→ **Task**
Please copy each line from the entries that contains the string "frames".

(Records from a dataset)
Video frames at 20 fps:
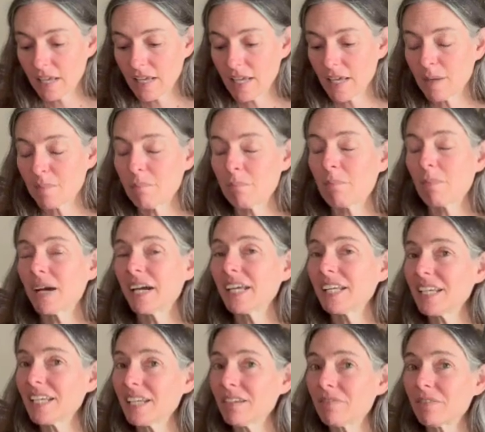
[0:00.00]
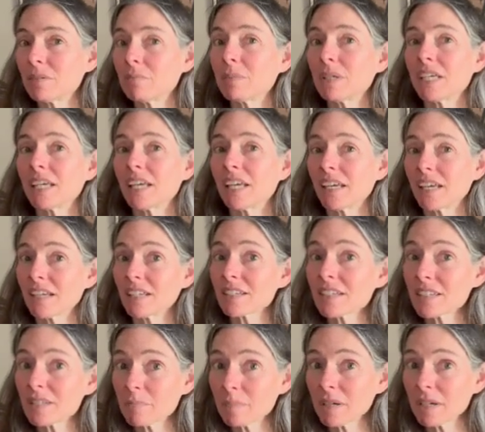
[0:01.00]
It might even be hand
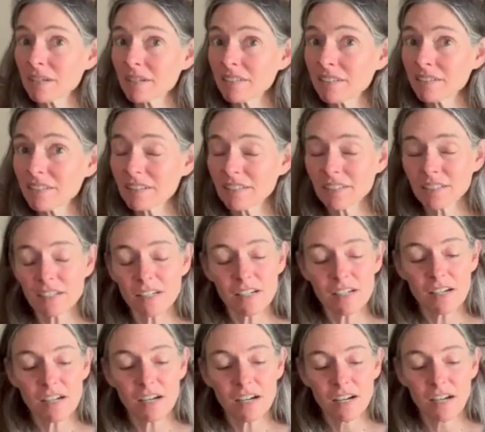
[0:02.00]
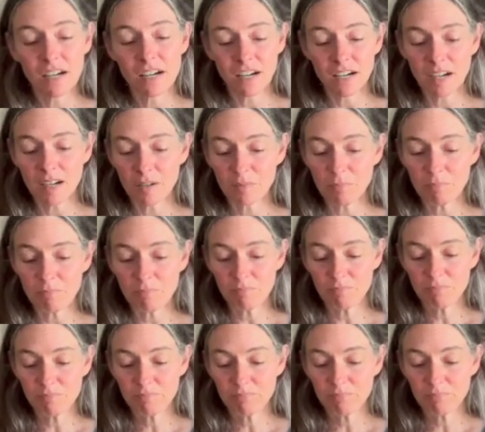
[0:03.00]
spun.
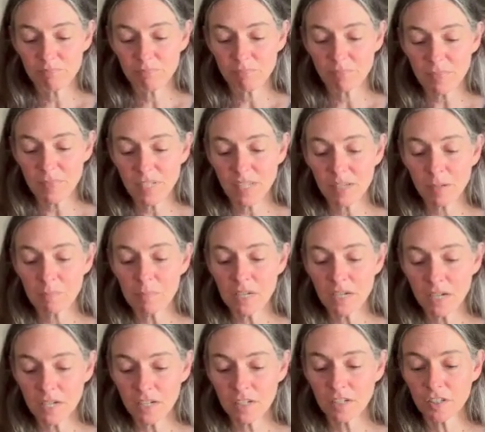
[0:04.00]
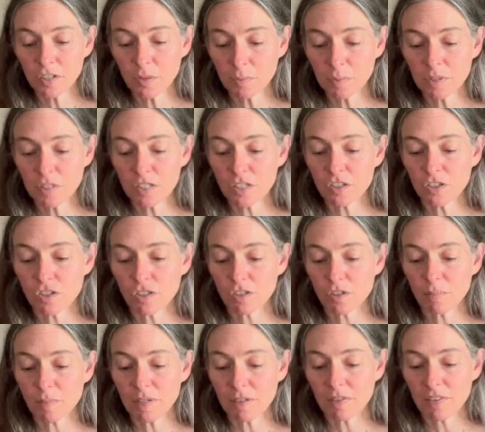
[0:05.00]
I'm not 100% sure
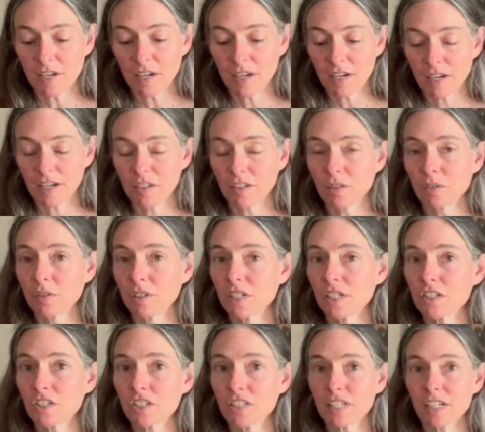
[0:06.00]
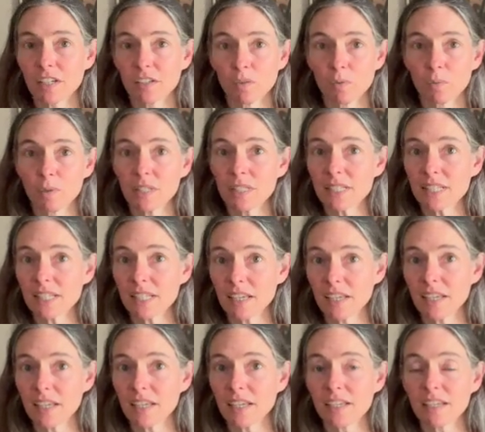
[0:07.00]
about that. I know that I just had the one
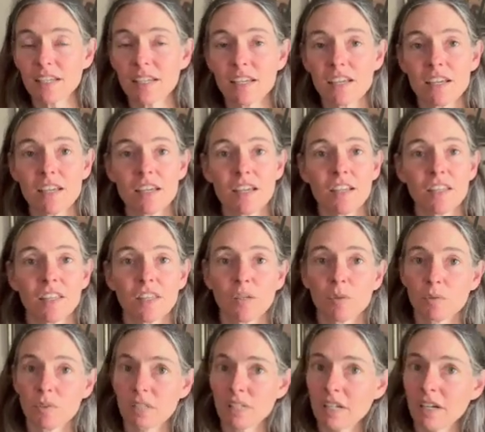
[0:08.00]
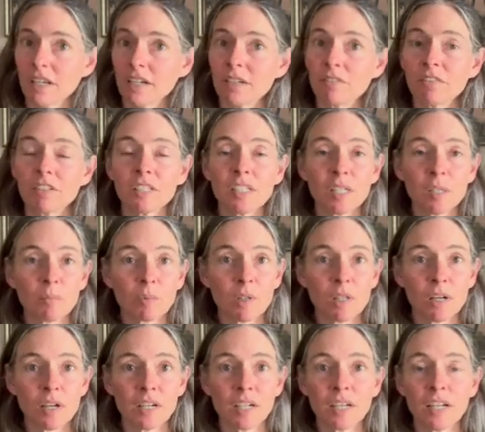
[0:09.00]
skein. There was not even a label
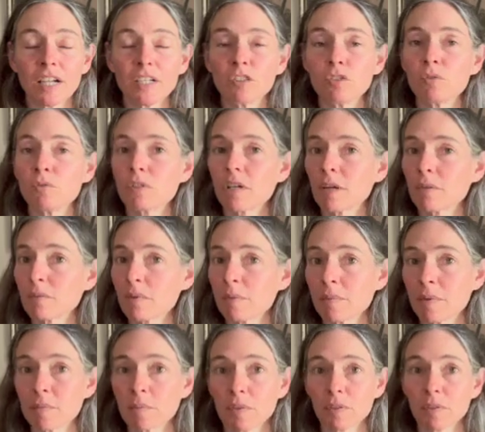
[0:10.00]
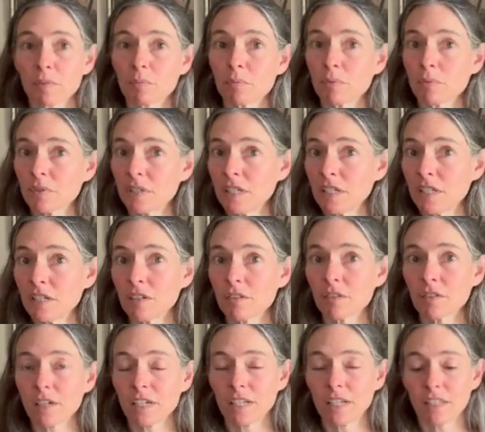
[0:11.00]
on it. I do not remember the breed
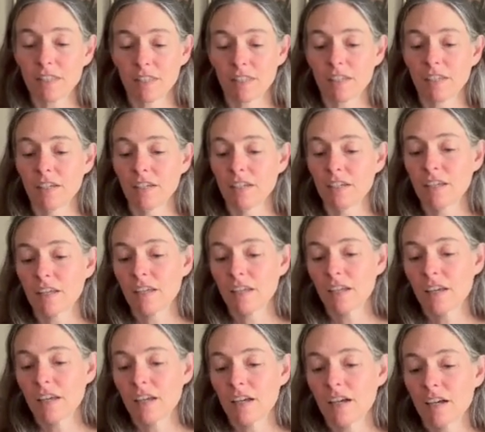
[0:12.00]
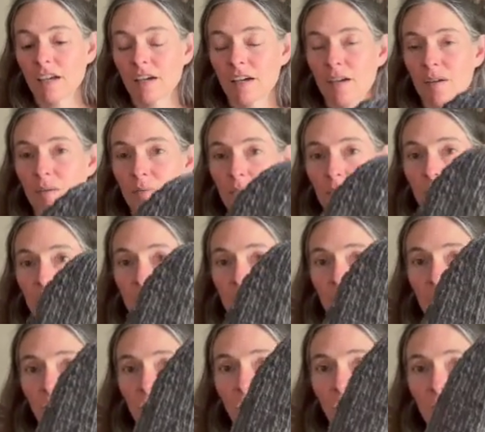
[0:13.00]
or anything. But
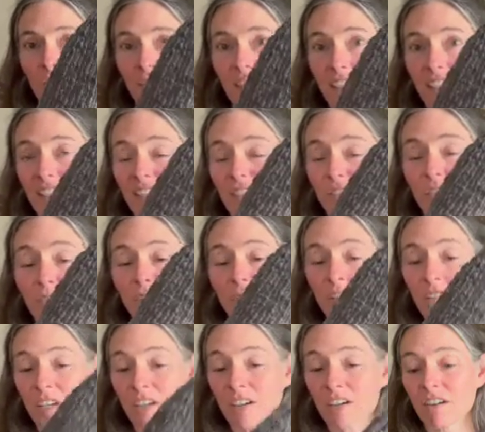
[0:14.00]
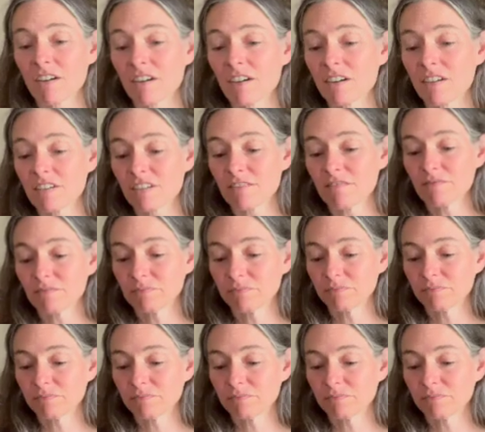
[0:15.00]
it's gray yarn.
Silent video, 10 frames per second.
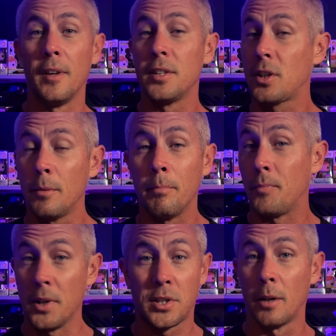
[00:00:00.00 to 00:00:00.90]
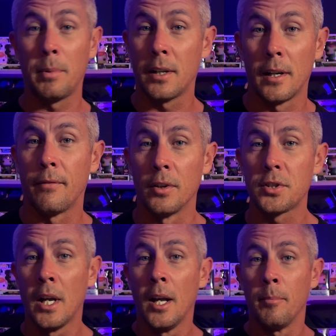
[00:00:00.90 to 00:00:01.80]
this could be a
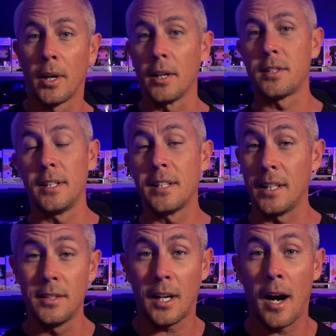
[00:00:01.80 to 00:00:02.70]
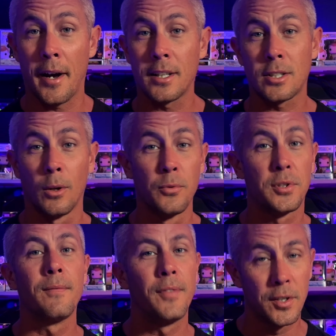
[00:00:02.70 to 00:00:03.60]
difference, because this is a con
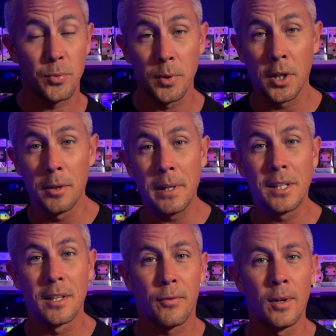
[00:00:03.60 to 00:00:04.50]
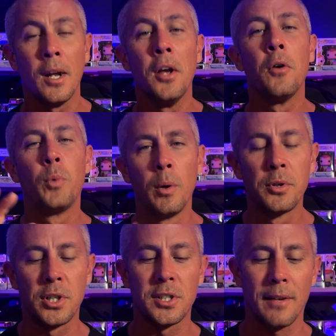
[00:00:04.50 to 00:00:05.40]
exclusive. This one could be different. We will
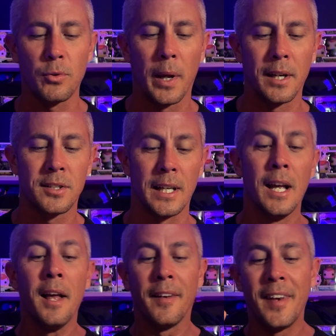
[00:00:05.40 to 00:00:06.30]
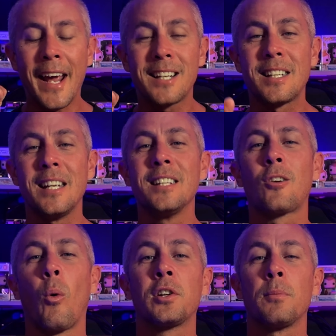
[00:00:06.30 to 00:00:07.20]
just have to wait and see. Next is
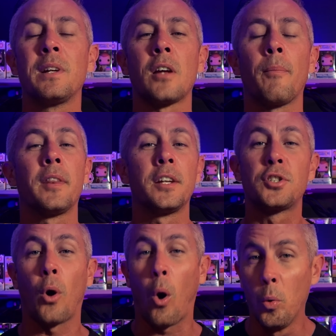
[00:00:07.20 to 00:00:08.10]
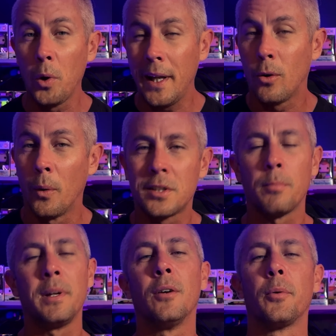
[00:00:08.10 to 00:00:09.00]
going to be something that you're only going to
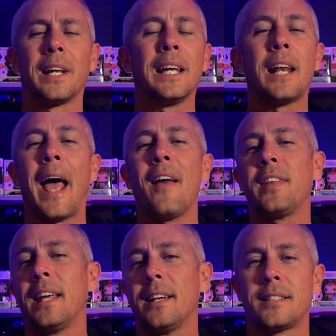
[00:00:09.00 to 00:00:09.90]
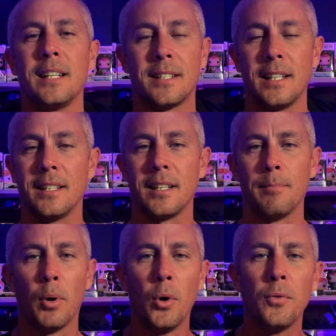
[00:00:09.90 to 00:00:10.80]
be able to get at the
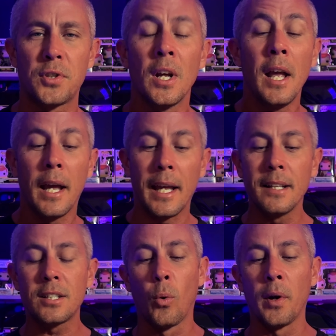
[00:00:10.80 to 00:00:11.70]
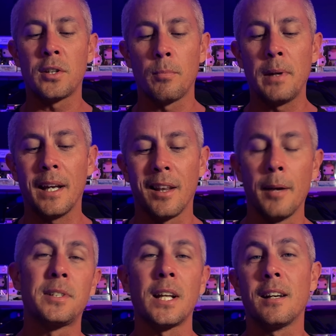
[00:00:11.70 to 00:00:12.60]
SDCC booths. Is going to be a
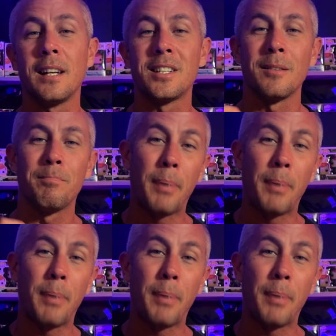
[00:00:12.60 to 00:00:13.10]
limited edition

→ **Completed task**
Video frames at 20 fps:
Silent video, 10 frames per second.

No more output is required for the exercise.